**Records shown:**

══════

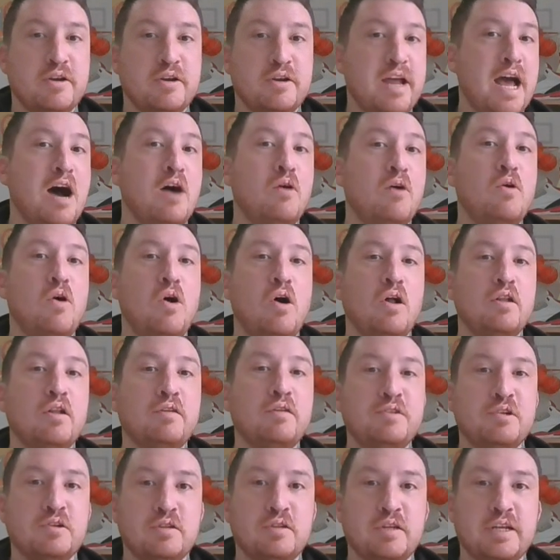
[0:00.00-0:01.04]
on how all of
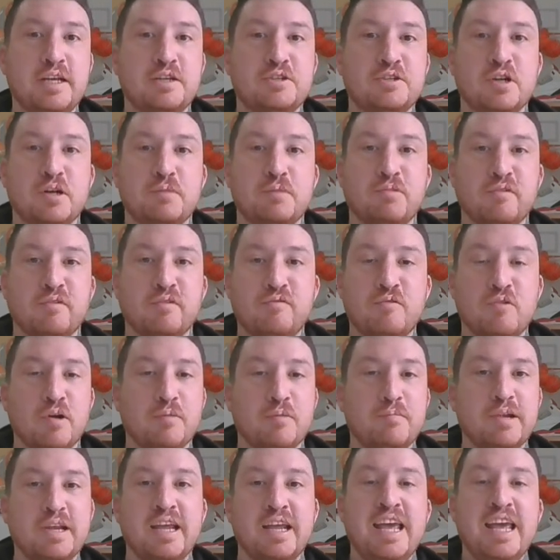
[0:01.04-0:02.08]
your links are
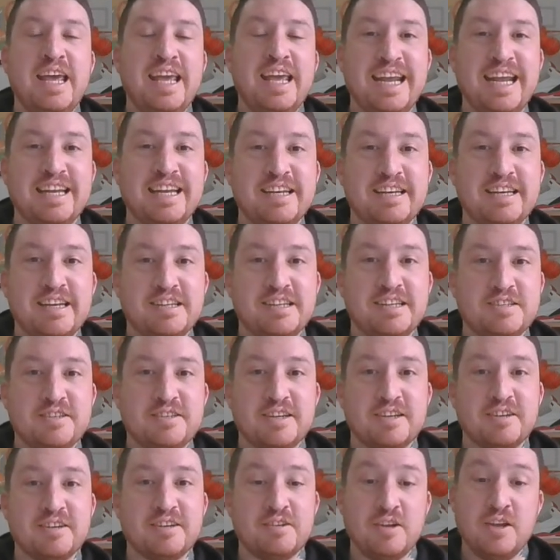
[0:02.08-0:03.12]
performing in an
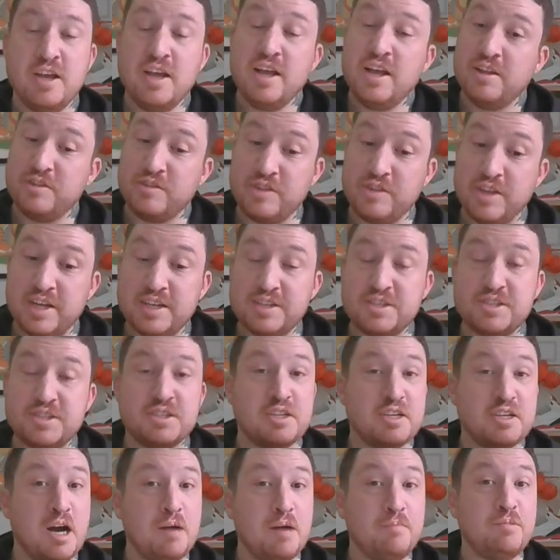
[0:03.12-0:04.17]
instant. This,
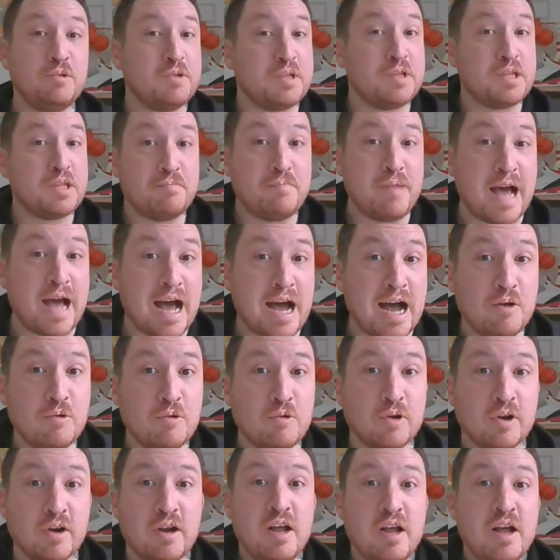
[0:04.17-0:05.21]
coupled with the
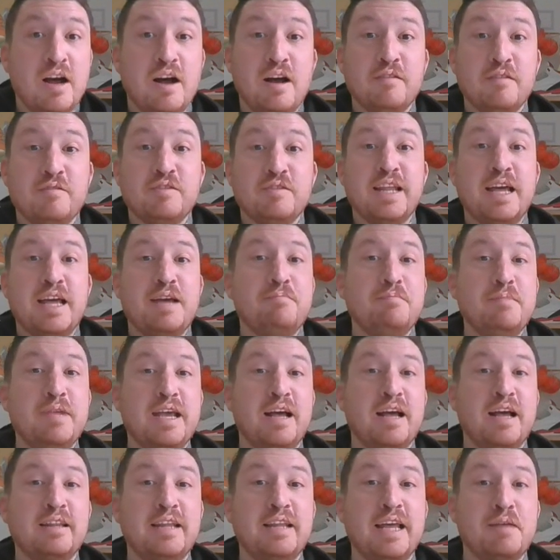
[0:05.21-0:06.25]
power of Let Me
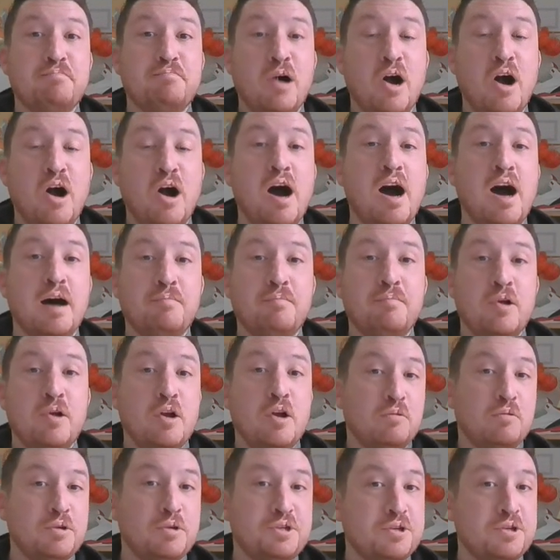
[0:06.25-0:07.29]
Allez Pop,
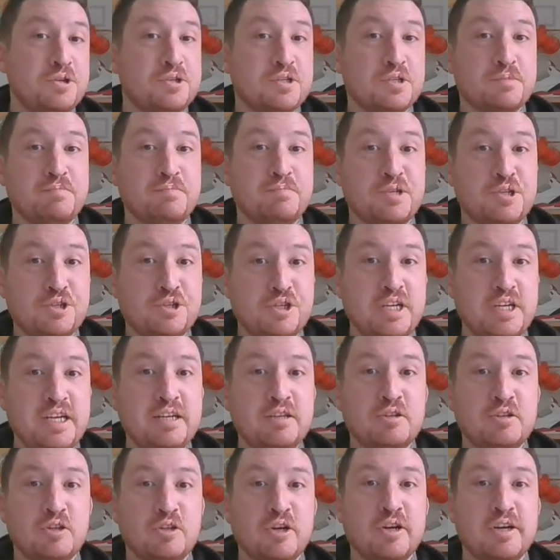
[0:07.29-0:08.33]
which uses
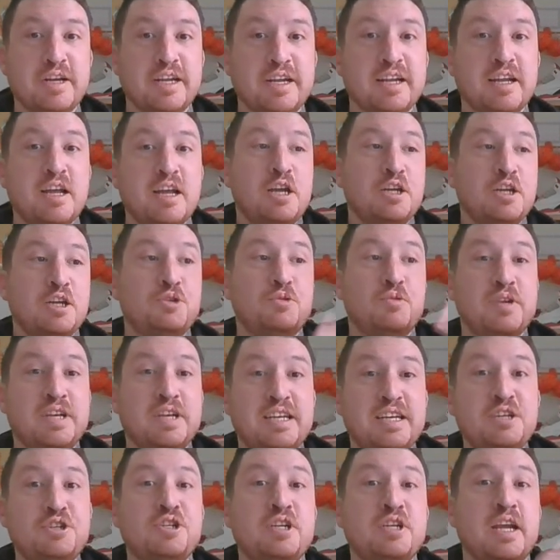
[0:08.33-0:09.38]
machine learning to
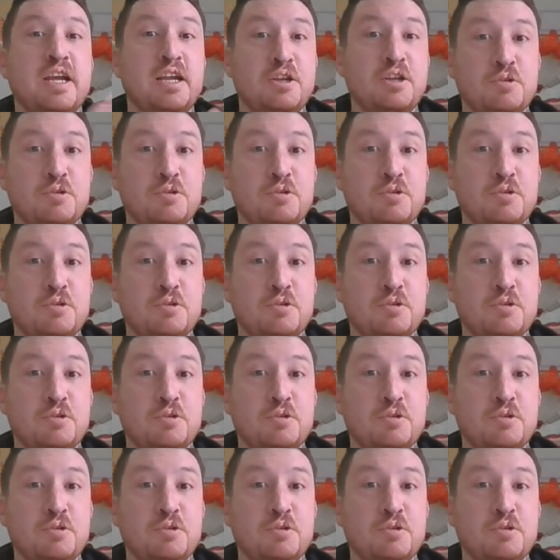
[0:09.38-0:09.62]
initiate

══════

**Assignment:** Once the pictures are set aside, repeat the remaining data word for word.

**Output below:**
[0:00.00-0:01.04]
on how all of
[0:01.04-0:02.08]
your links are
[0:02.08-0:03.12]
performing in an
[0:03.12-0:04.17]
instant. This,
[0:04.17-0:05.21]
coupled with the
[0:05.21-0:06.25]
power of Let Me
[0:06.25-0:07.29]
Allez Pop,
[0:07.29-0:08.33]
which uses
[0:08.33-0:09.38]
machine learning to
[0:09.38-0:09.62]
initiate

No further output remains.